A dor de se encolher para caber no amor do outro
JE ME SUIS FAIT TOUT PETIT

Je me suis fait tout petit
(Me fiz todo pequeno)
O encolhimento invisível no amor
Esta é uma história inspirada na canção Je me suis fait tout petit, de Georges Brassens, onde um homem se encolhe diante de uma mulher-boneca que o encanta e o domina. Mas, aqui, a canção se torna espelho para algo que tantos de nós já vivemos: a dor de diminuir-se para caber no amor de alguém.

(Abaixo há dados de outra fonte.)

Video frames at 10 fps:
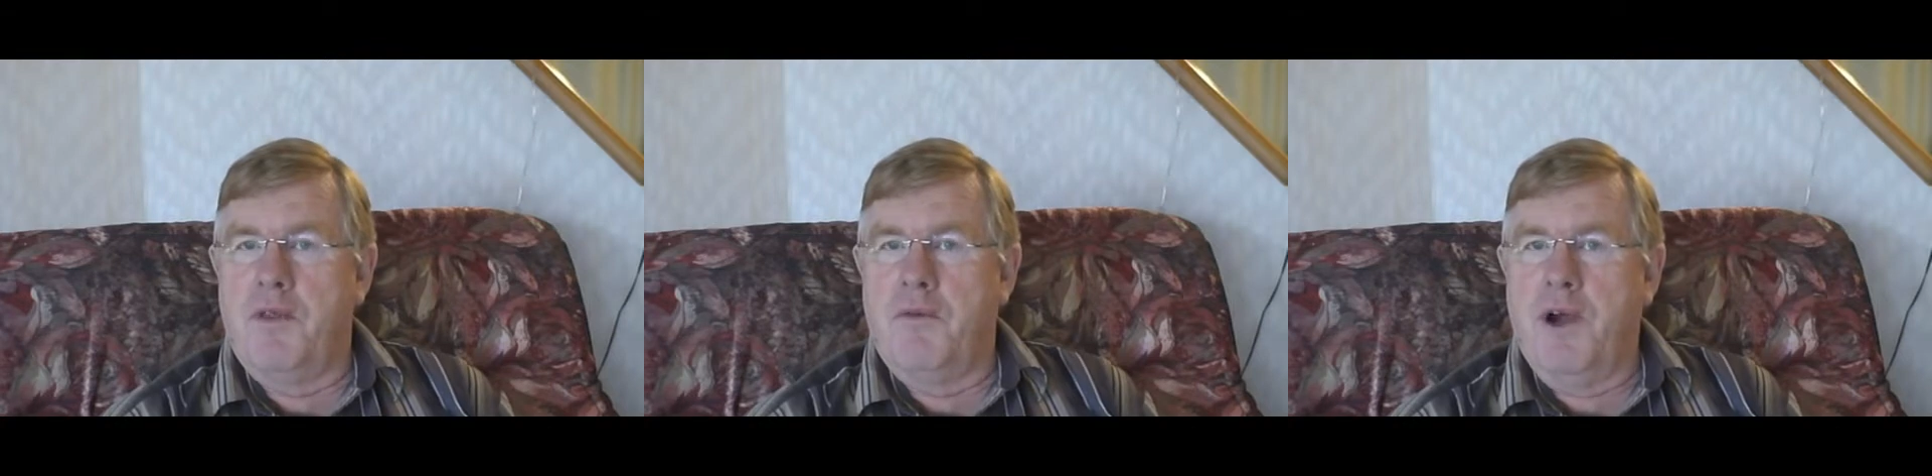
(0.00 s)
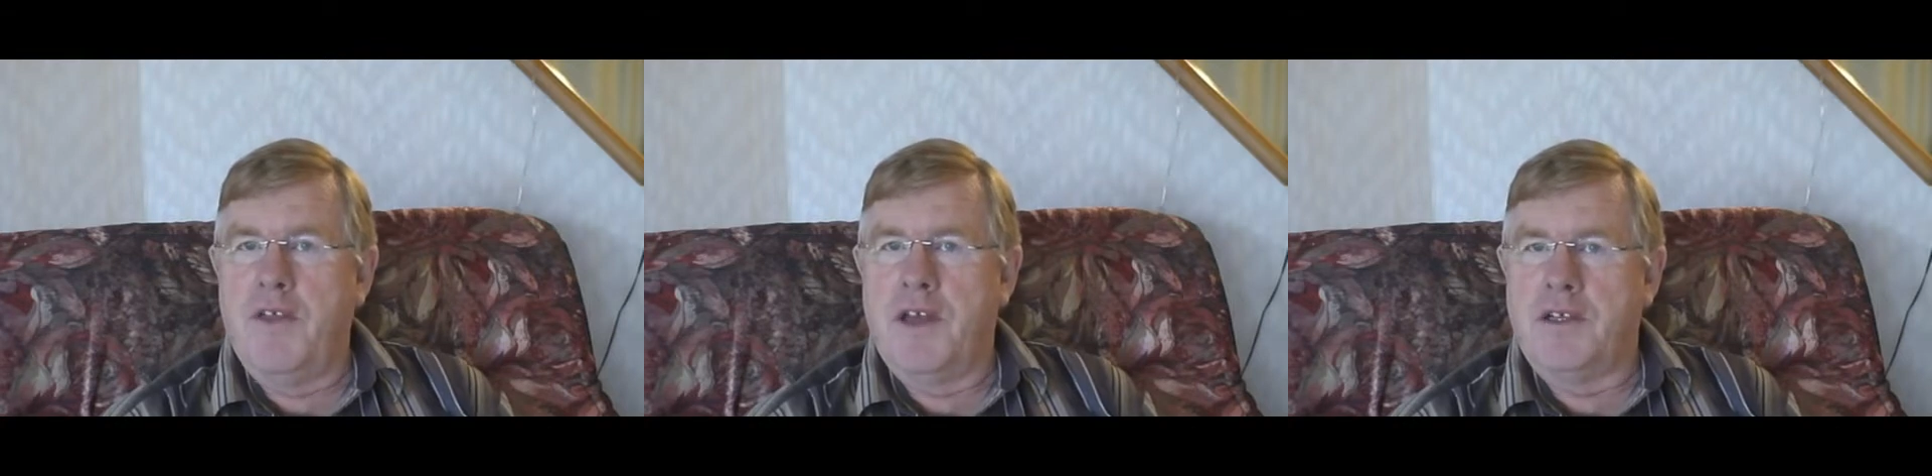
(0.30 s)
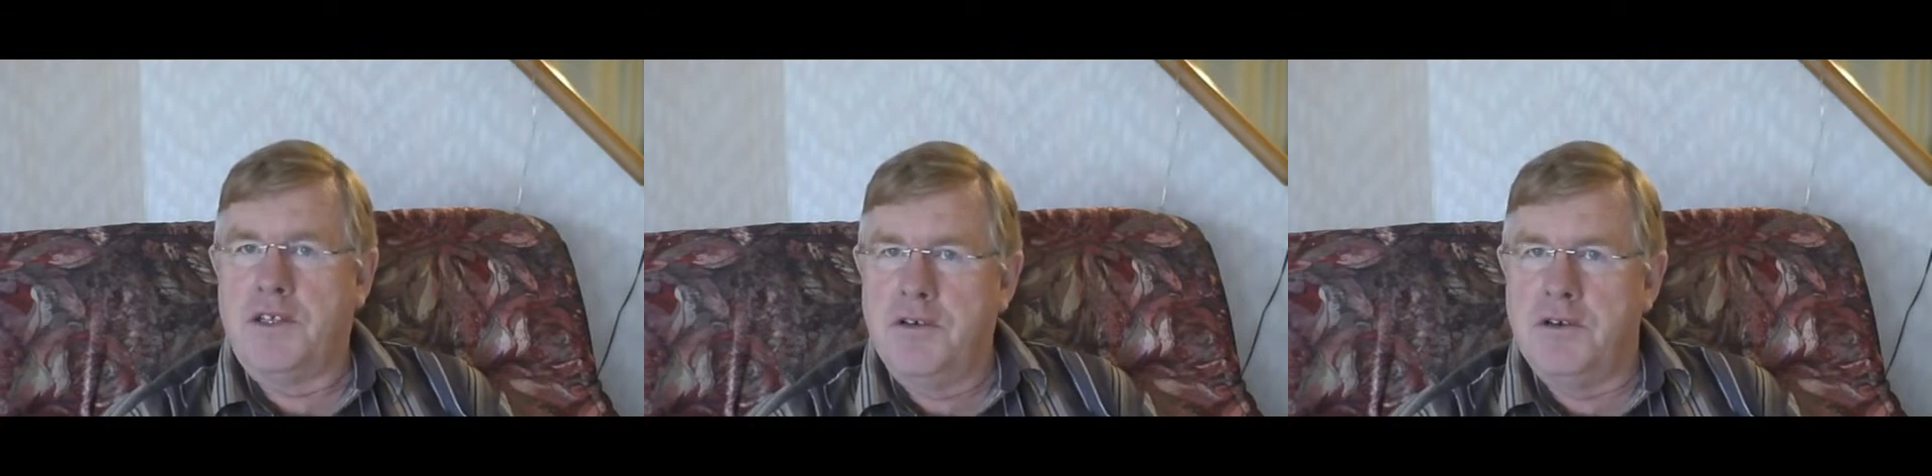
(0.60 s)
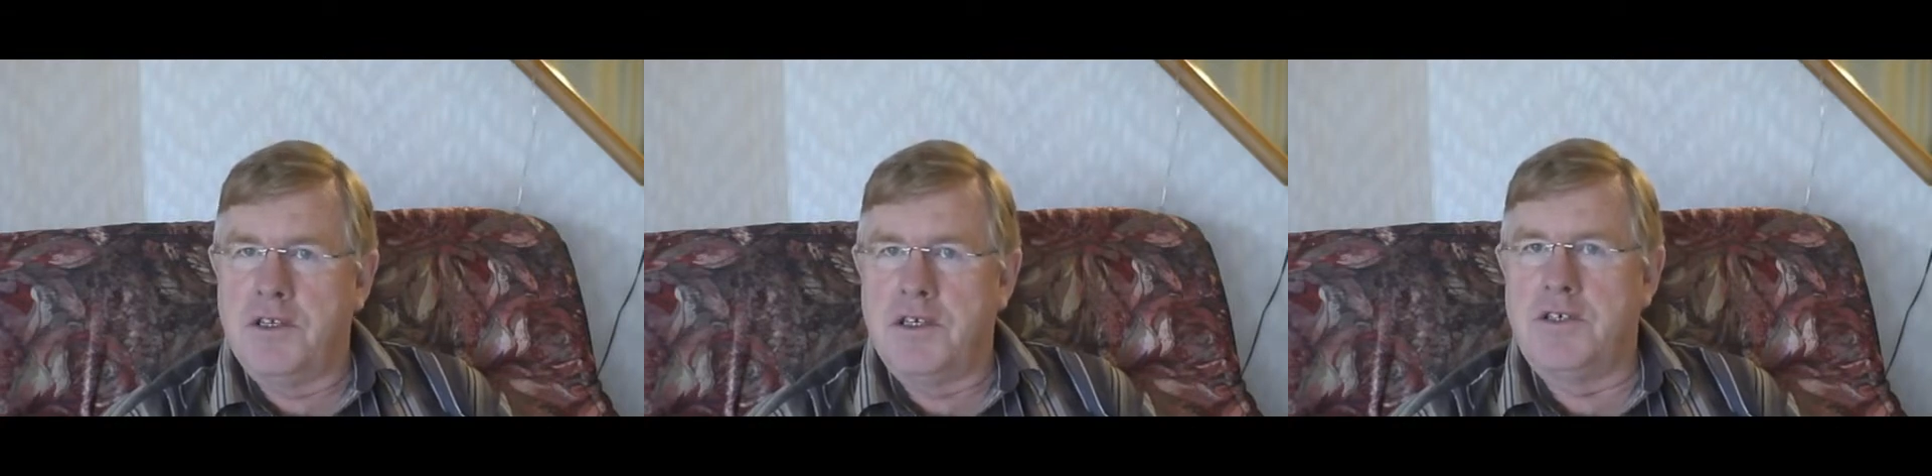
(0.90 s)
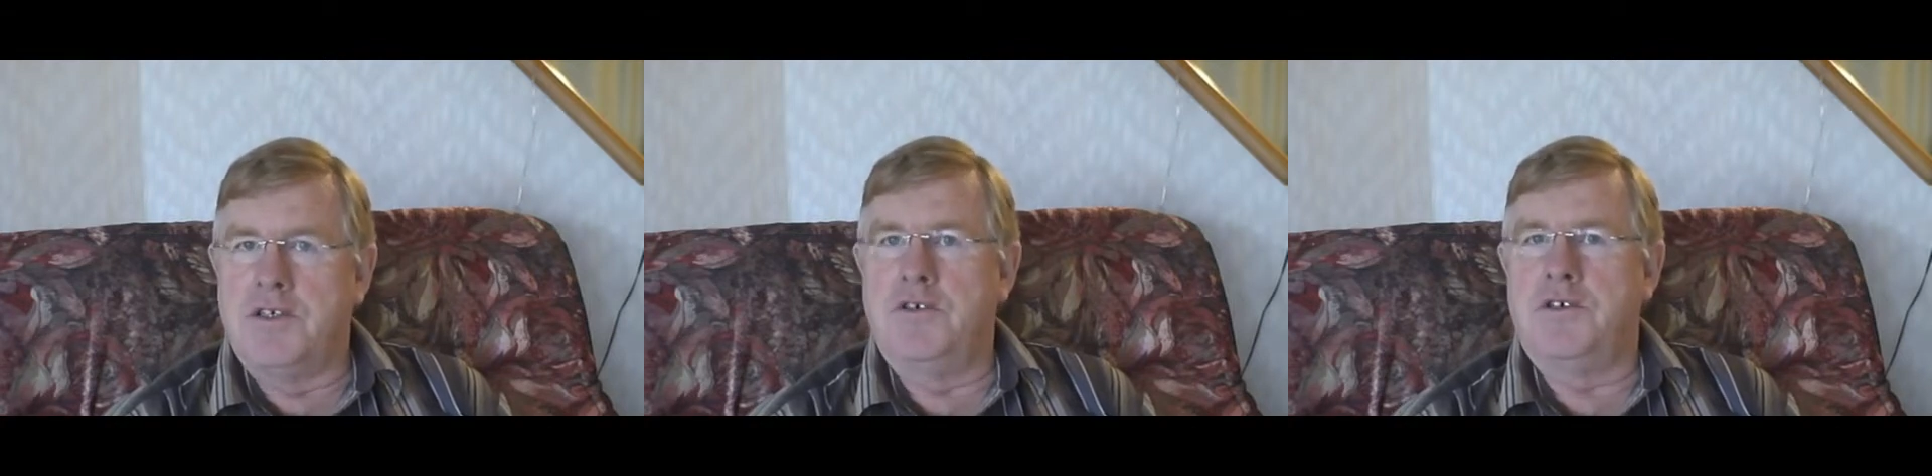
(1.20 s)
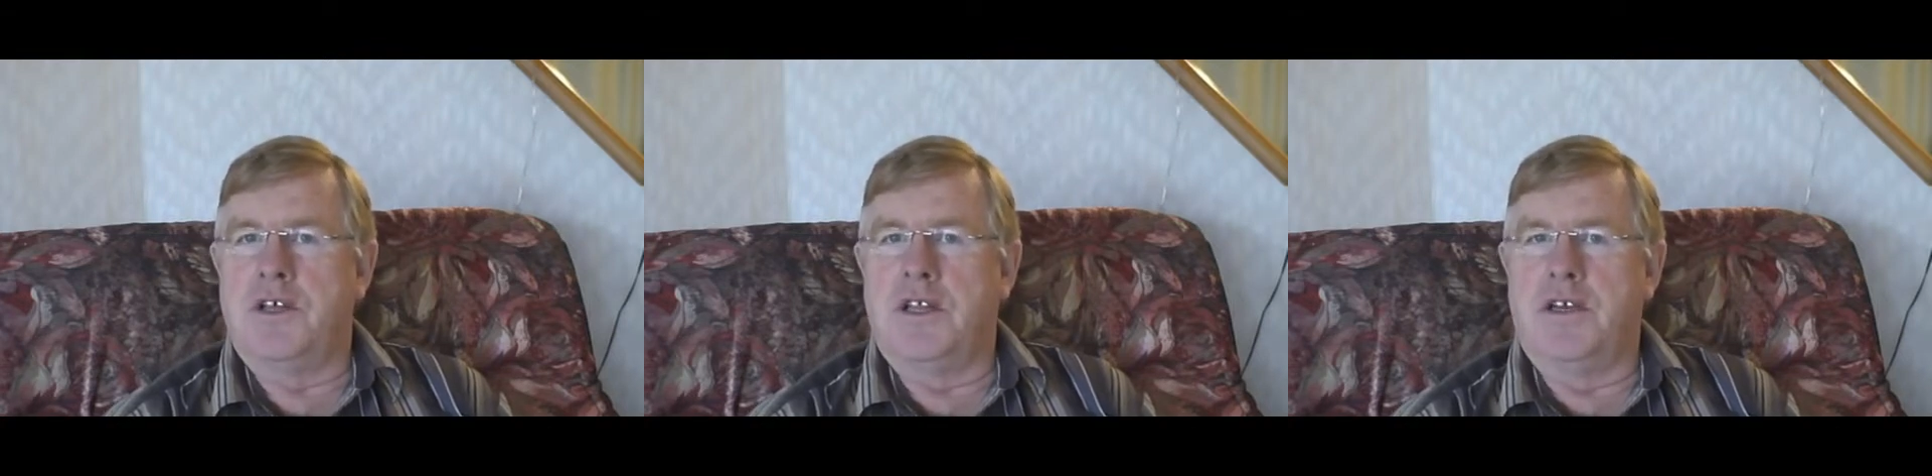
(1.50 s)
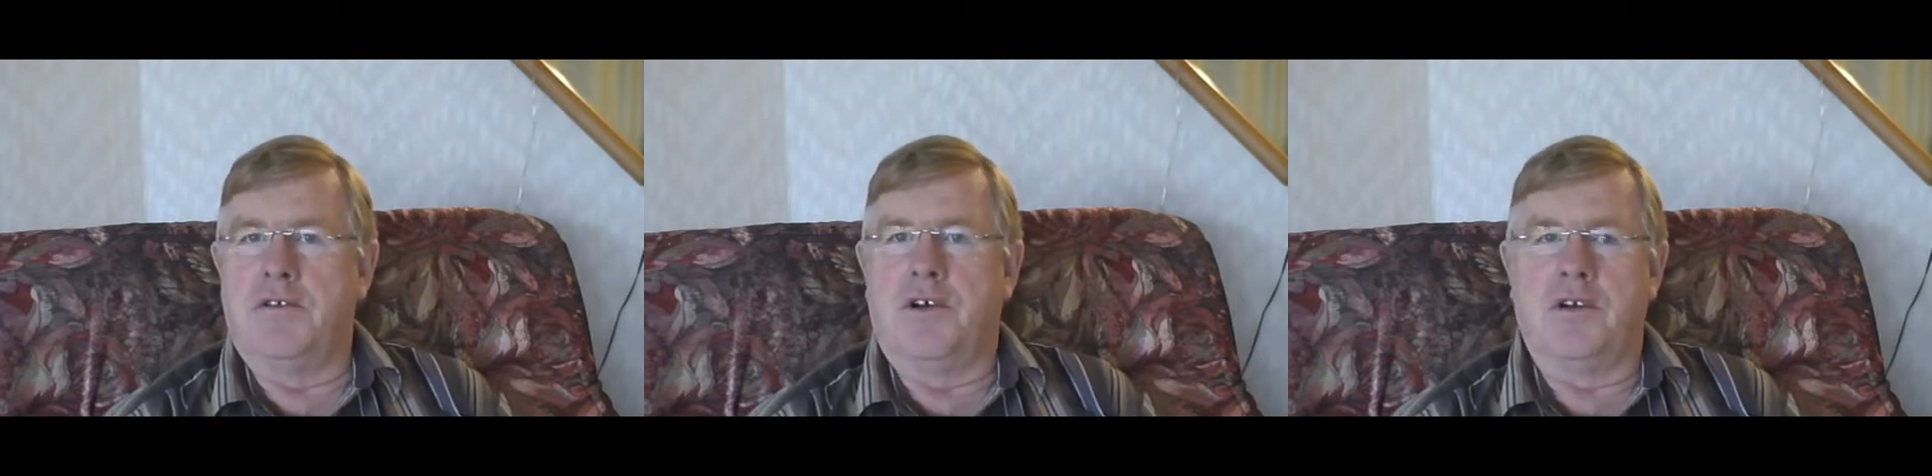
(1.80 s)
the way they do it is using
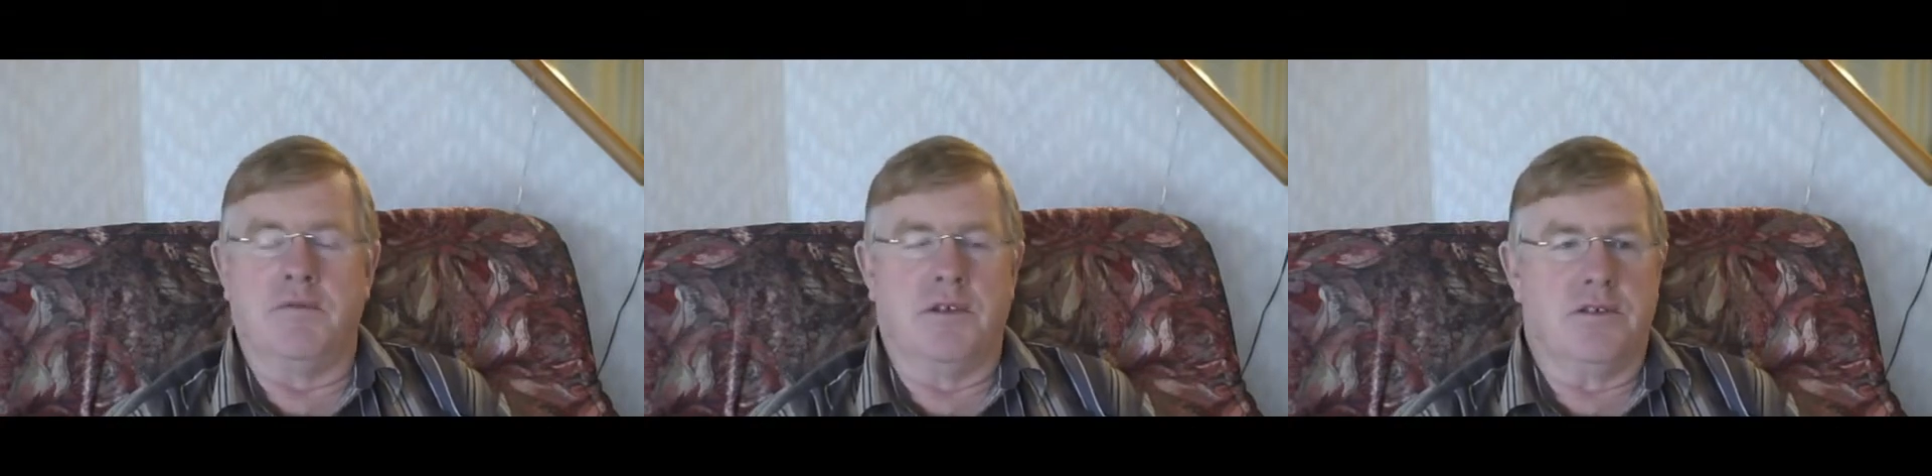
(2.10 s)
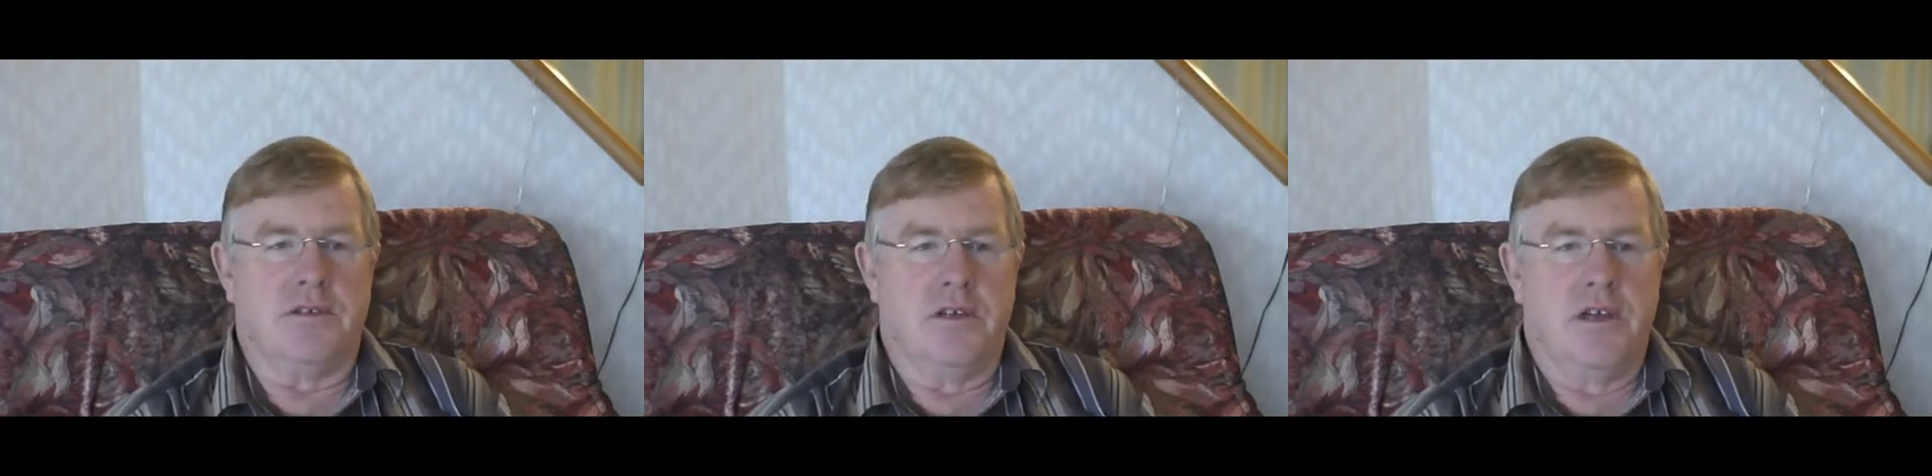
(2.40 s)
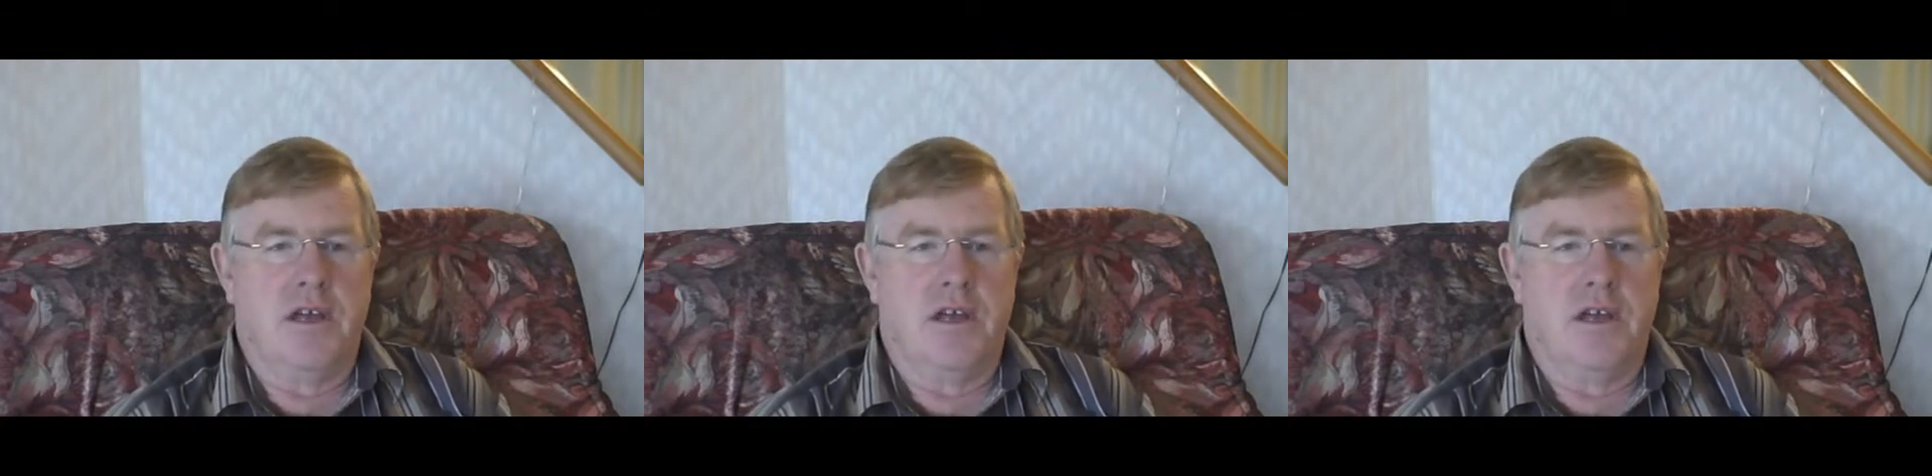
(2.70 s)
legal documents.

Encolher-se não acontece de repente. É um desfiar lento. Primeiro, deixamos de dizer algo para evitar conflito. Depois, sorrimos para disfarçar o incômodo. Passo a passo, vamos cedendo pequenos pedaços de nós. E chamamos isso de cuidado. Mas, lá no fundo, é medo, medo de ser abandonado, medo de ser grande demais para caber no mundo do outro.
Também existe o outro lado: o de quem para se proteger, quer o outro pequeno. Não por crueldade, mas por já ter se ferido tanto que confunde segurança com controle. E aí começa a aparar gestos, opiniões, sonhos… tudo para que a relação não ameace as paredes que construiu para sobreviver.
Quando isso acontece, já não é amor, é um pacto com a ausência. É um jogo silencioso onde um respira pela metade e o outro se contém até quase desaparecer.
No fundo, é como se a alma tivesse aprendido que amor só existe quando cabe num espaço apertado. Mas o amor verdadeiro é o contrário: ele abre espaço, convida, expande. Ele permite que sejamos inteiros e que o outro também seja inteiro.
O encontro real só acontece quando ninguém mais precisa se encolher para ficar. Quando podemos existir sem pedir desculpas pela nossa voz. Quando ocupamos nosso próprio espaço interior e, de lá, olhamos para o outro não como ameaça ou prisão, mas como presença que caminha ao lado.
Talvez seja aí que a música muda de tom: quando o “me fiz pequeno” se transforma em “me permiti inteiro”.